= F. Lynn McNulty =

Lt. Col. Frederick “F.” Lynn McNulty (1939–2012) was the first Director of Information Systems Security for the U.S. State Department, a pioneer in the field of cybersecurity, and has been characterized as the “father” of U.S. federal information security. His peers eulogized him as a tireless advocate for the security of the nation. He was an early and persistent champion of information security in government.

==Cybersecurity==
McNulty played a key role in influencing U.S. national security policy on everything from export controls on commercial encryption products to the deployment of key federal cybersecurity infrastructure. He was repeatedly called to testify on cybersecurity matters by U.S. House and Senate subcommittees. According to SCMagazine.com’s Robert Bigman, McNulty’s contributions to cybersecurity are “woven into the DNA of almost every government information security policy and program,” and his security initiatives became a model within the federal government and served as the basis for The Computer Security Act of 1987. In its June 15, 2012 edition, Federal Computer Weekly identified McNulty as one of the key thought leaders in the field of cybersecurity during the preceding quarter century.

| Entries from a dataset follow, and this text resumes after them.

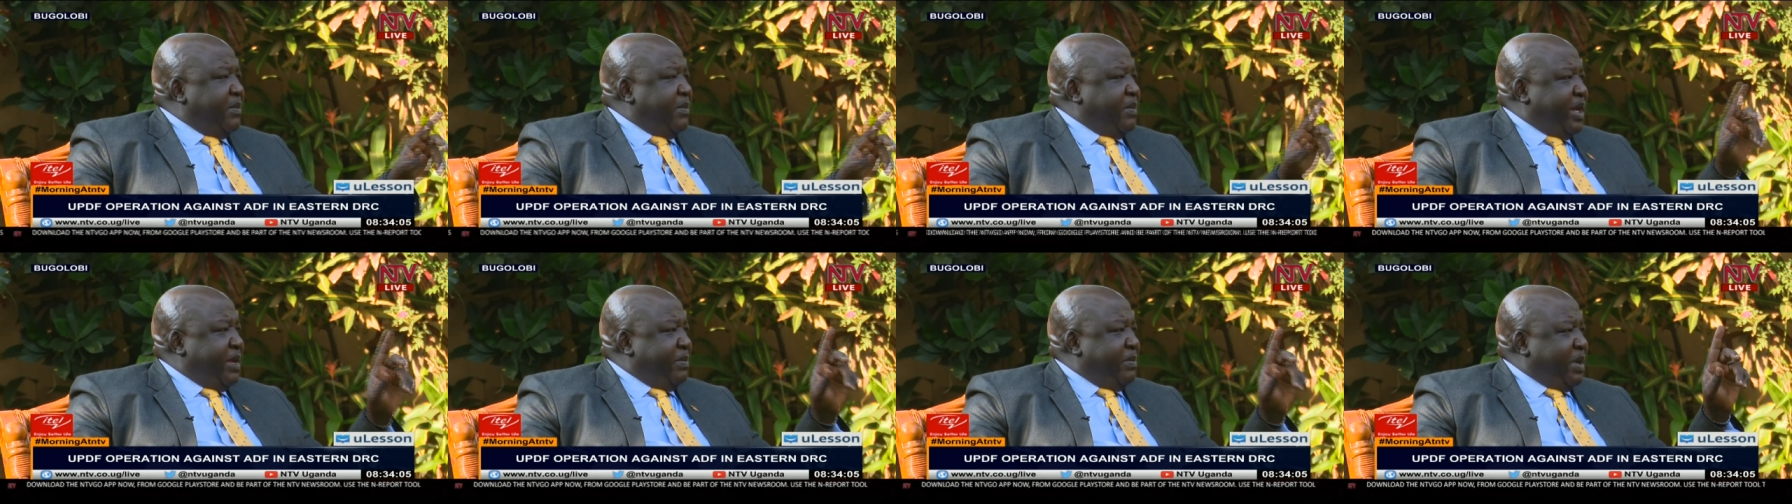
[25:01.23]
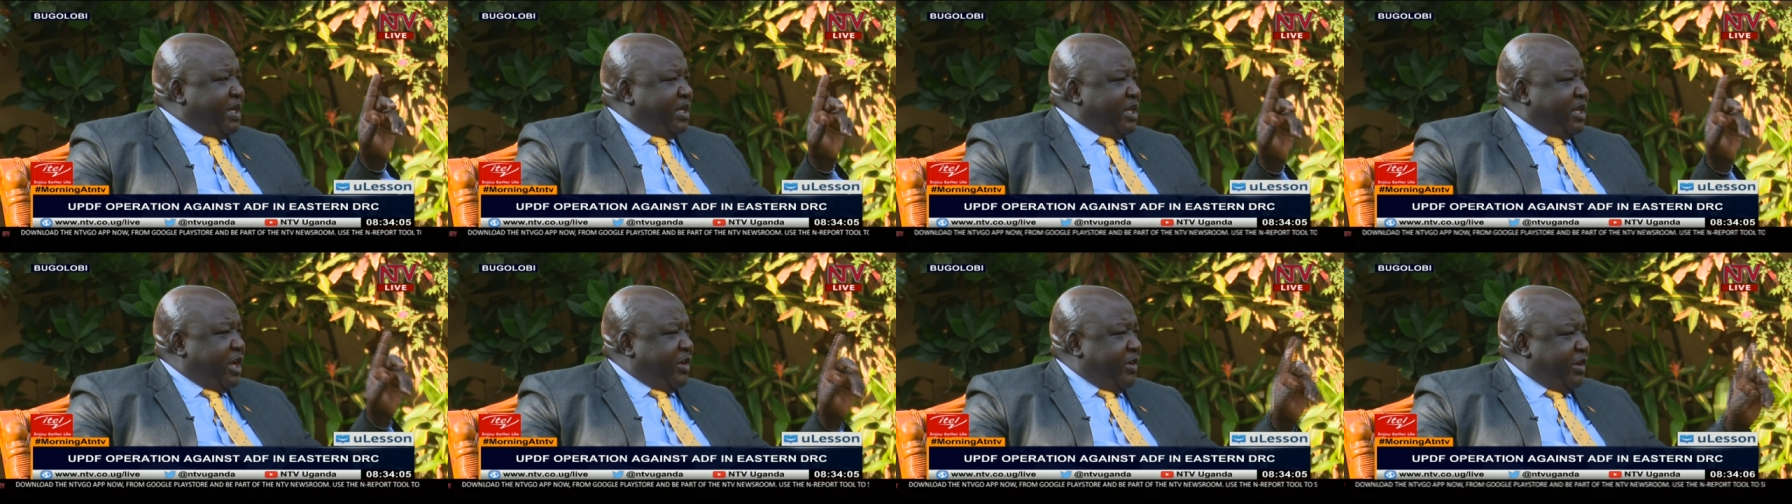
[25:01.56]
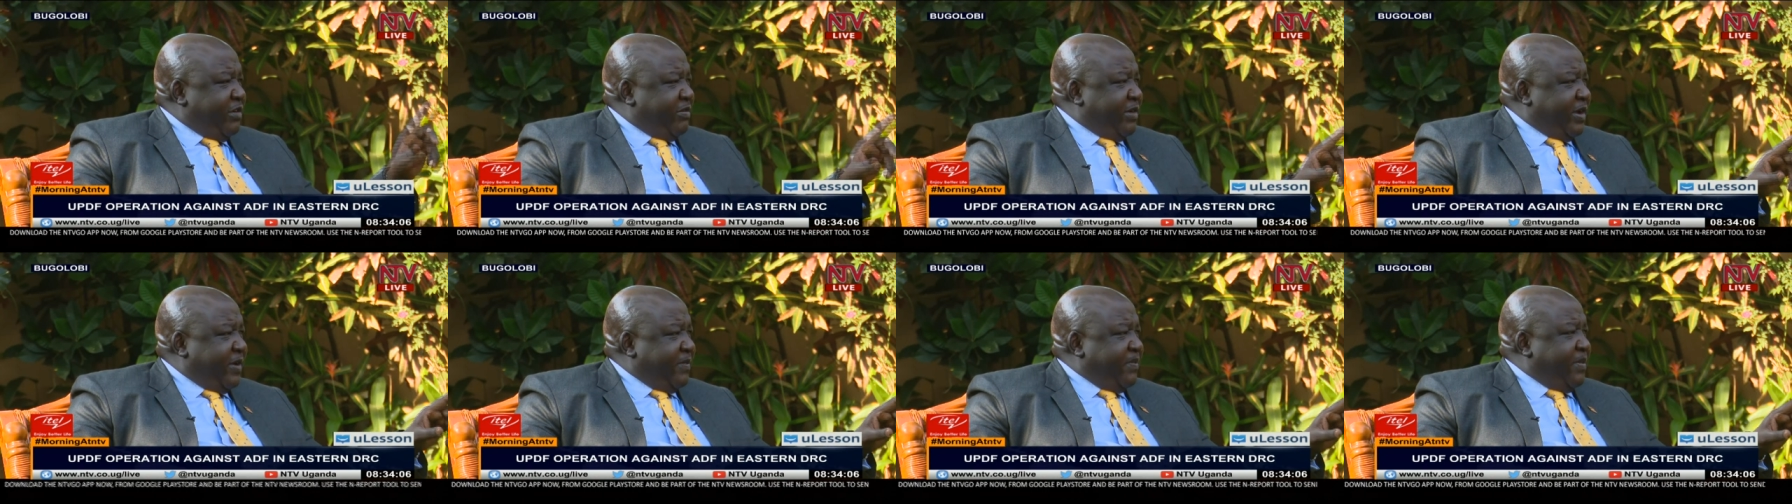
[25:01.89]
But, but
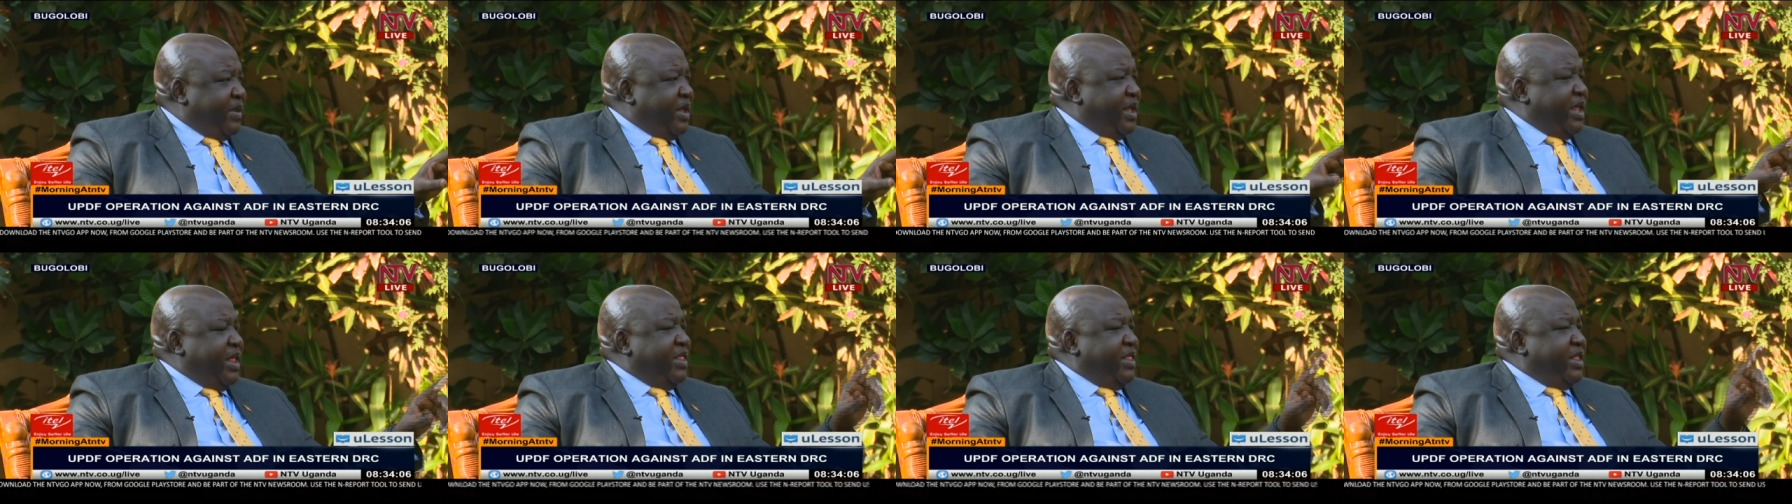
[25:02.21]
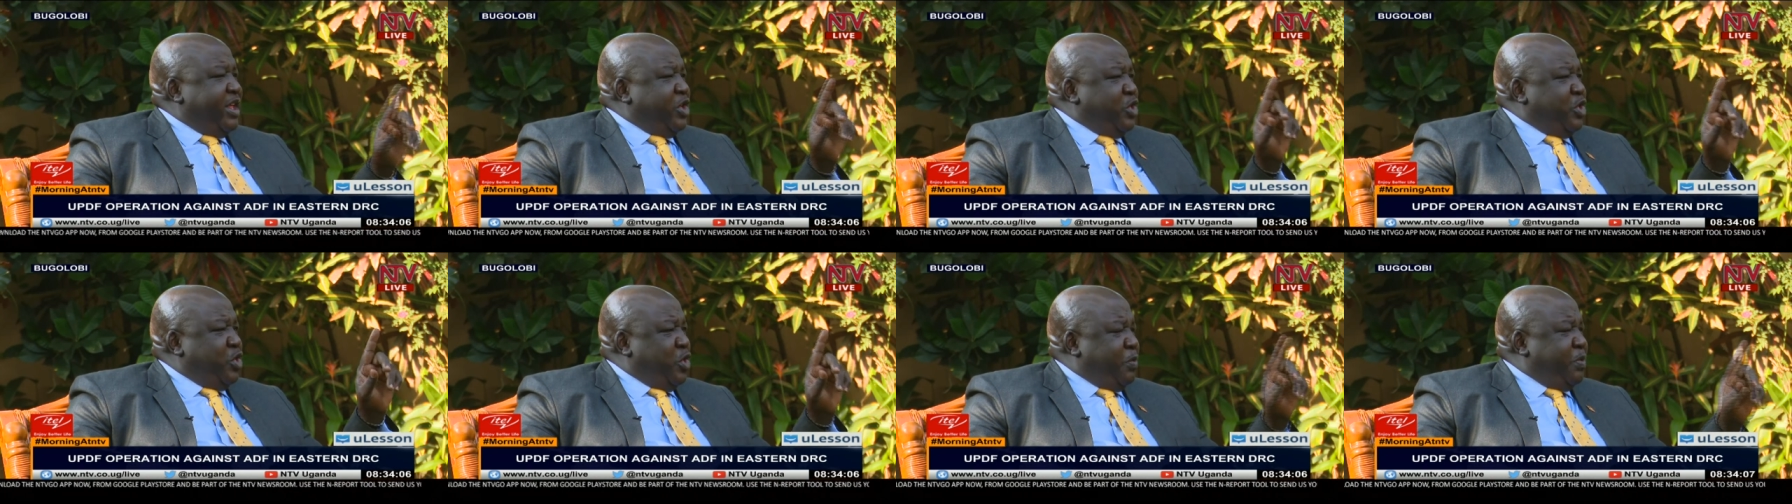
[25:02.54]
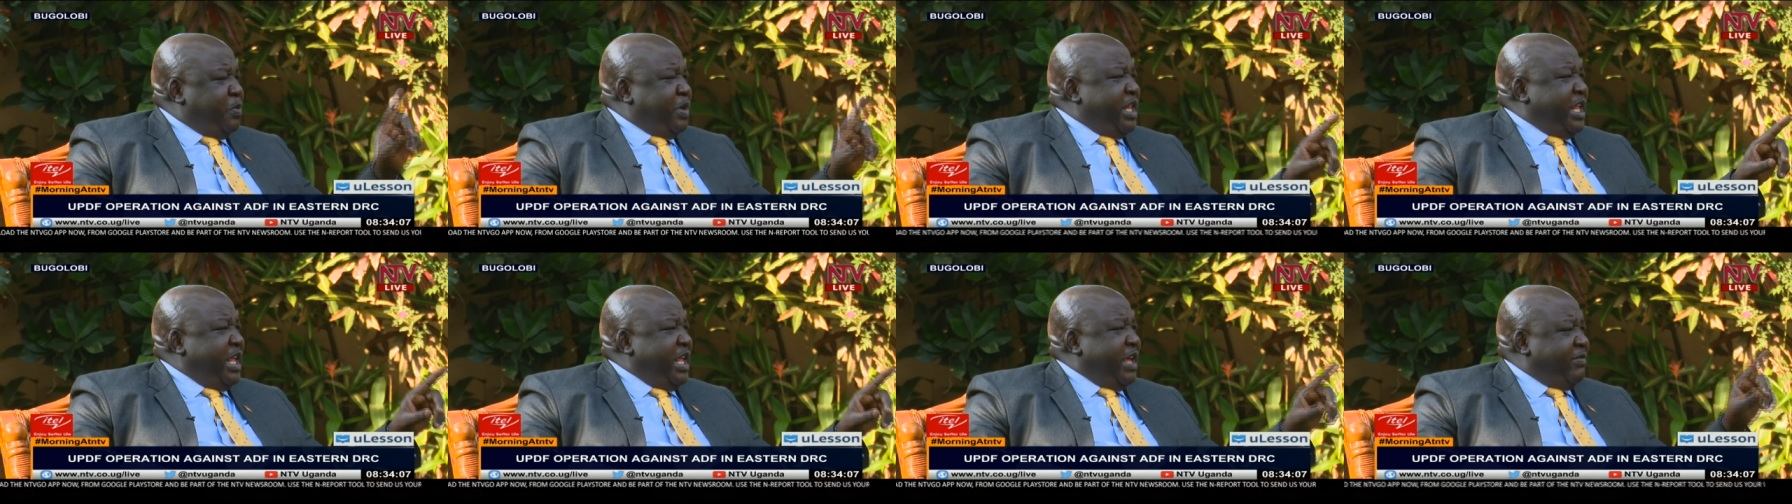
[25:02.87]
however, the U
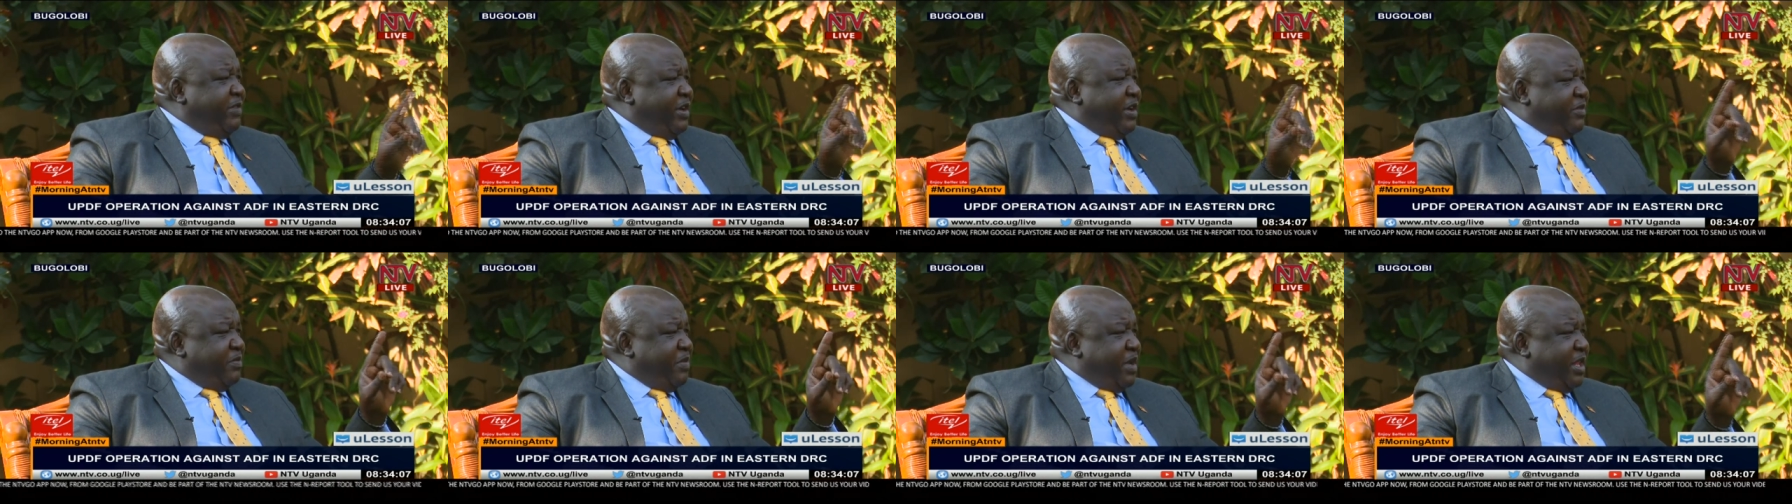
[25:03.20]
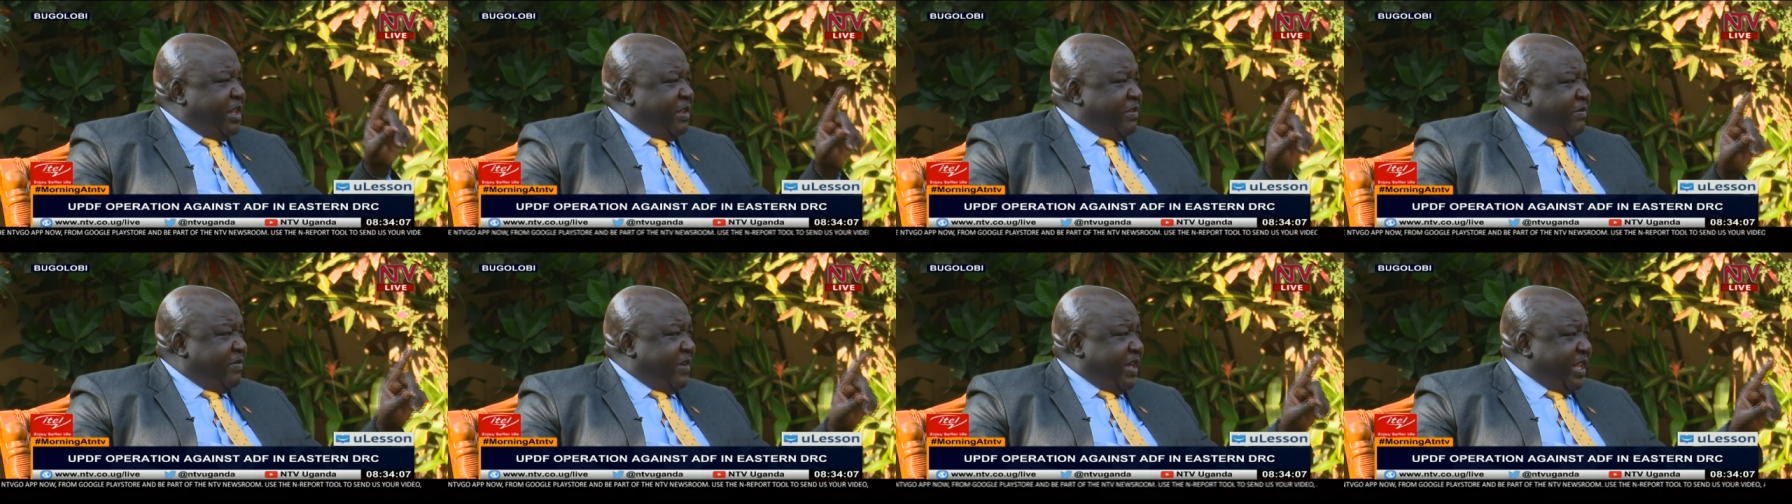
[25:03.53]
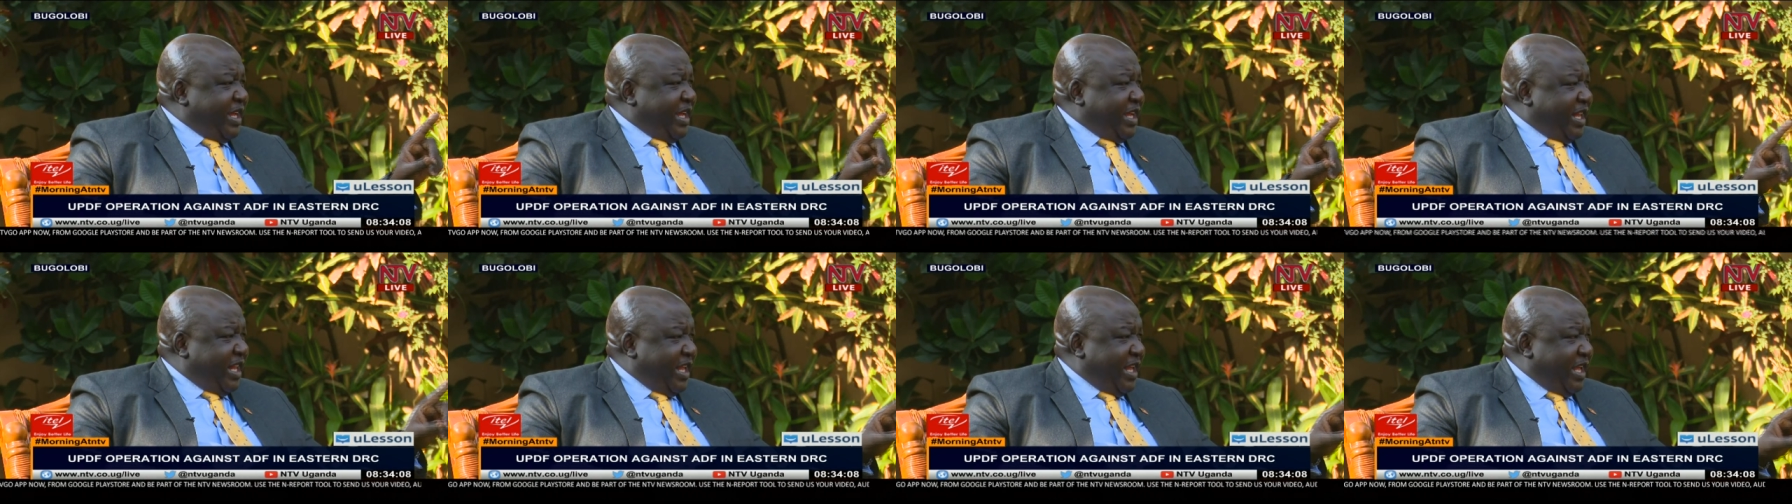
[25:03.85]
P D F has made it
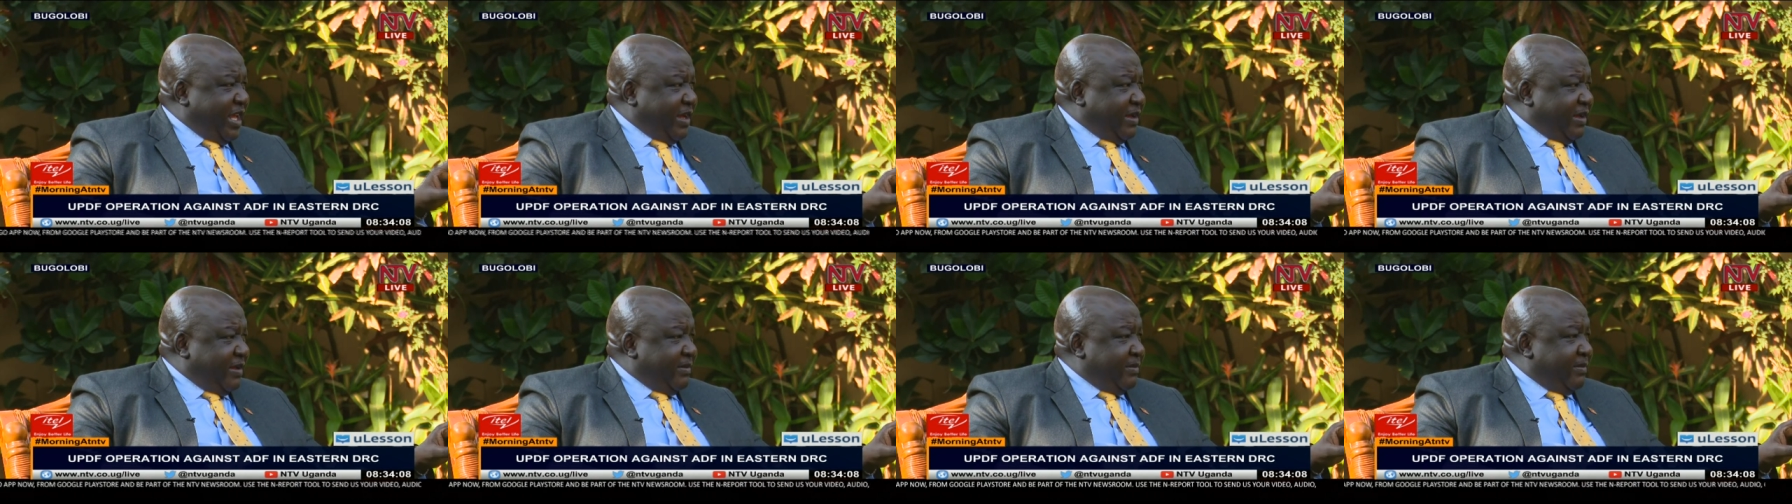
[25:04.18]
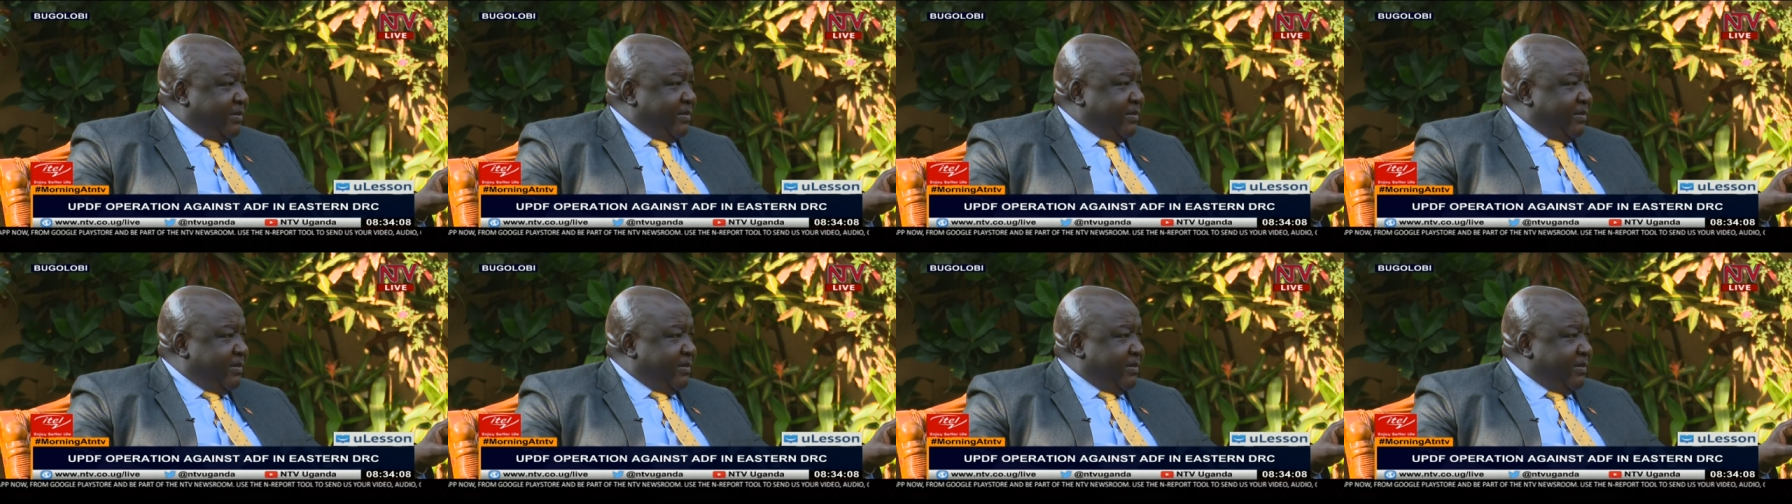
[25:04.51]
very clear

A Fellow of the International Information Systems Security Consortium (ISC)², McNulty was the recipient of the Federal 100 Award and inducted into the Information Systems Security Association (ISSA) Hall of Fame. His publications include F. Lynn McNulty “Encryption's Importance to Economic and Infrastructure Security”, 9 Duke Journal of Comparative & International Law 427–450 (1999).

==Background & Postscript==
Born in Alameda, California, McNulty received his B.A. in international affairs from the University of California, Berkeley. He was awarded 2 master's degrees, an M.A. in international affairs from San Jose State and an M.P.A. from George Washington University. A United States Army Reserve officer from 1963 until 1999, Frederick Lynn McNulty was activated for four years during the Vietnam War. In the late 1960s and early 1970s, McNulty worked in information security at the Central Intelligence Agency. He retired from government in 1995. McNulty died of an aggressive lymphoma in 2012. He is buried at Arlington National Cemetery.

==Honors==
In late 2013, the (ISC)² created the McNulty Award, one of its U.S. Government Information Security Leadership Awards (GISLA), in F. Lynn McNulty's honor. The F. Lynn McNulty Tribute GISLA will recognize a member of the U.S. federal information security community who upholds McNulty’s legacy as a visionary and innovator through outstanding service and commitment. The organization shall bestow the first F. Lynn McNulty GISLA in October, 2013. In 2014, F. Lynn McNulty was, himself, posthumously awarded the Lifetime Achievement Award at the 17th annual bestowing of awards for excellence in information security and public policy at the RSA global information security conference in San Francisco, California. His widow Peggy McNulty accepted the award.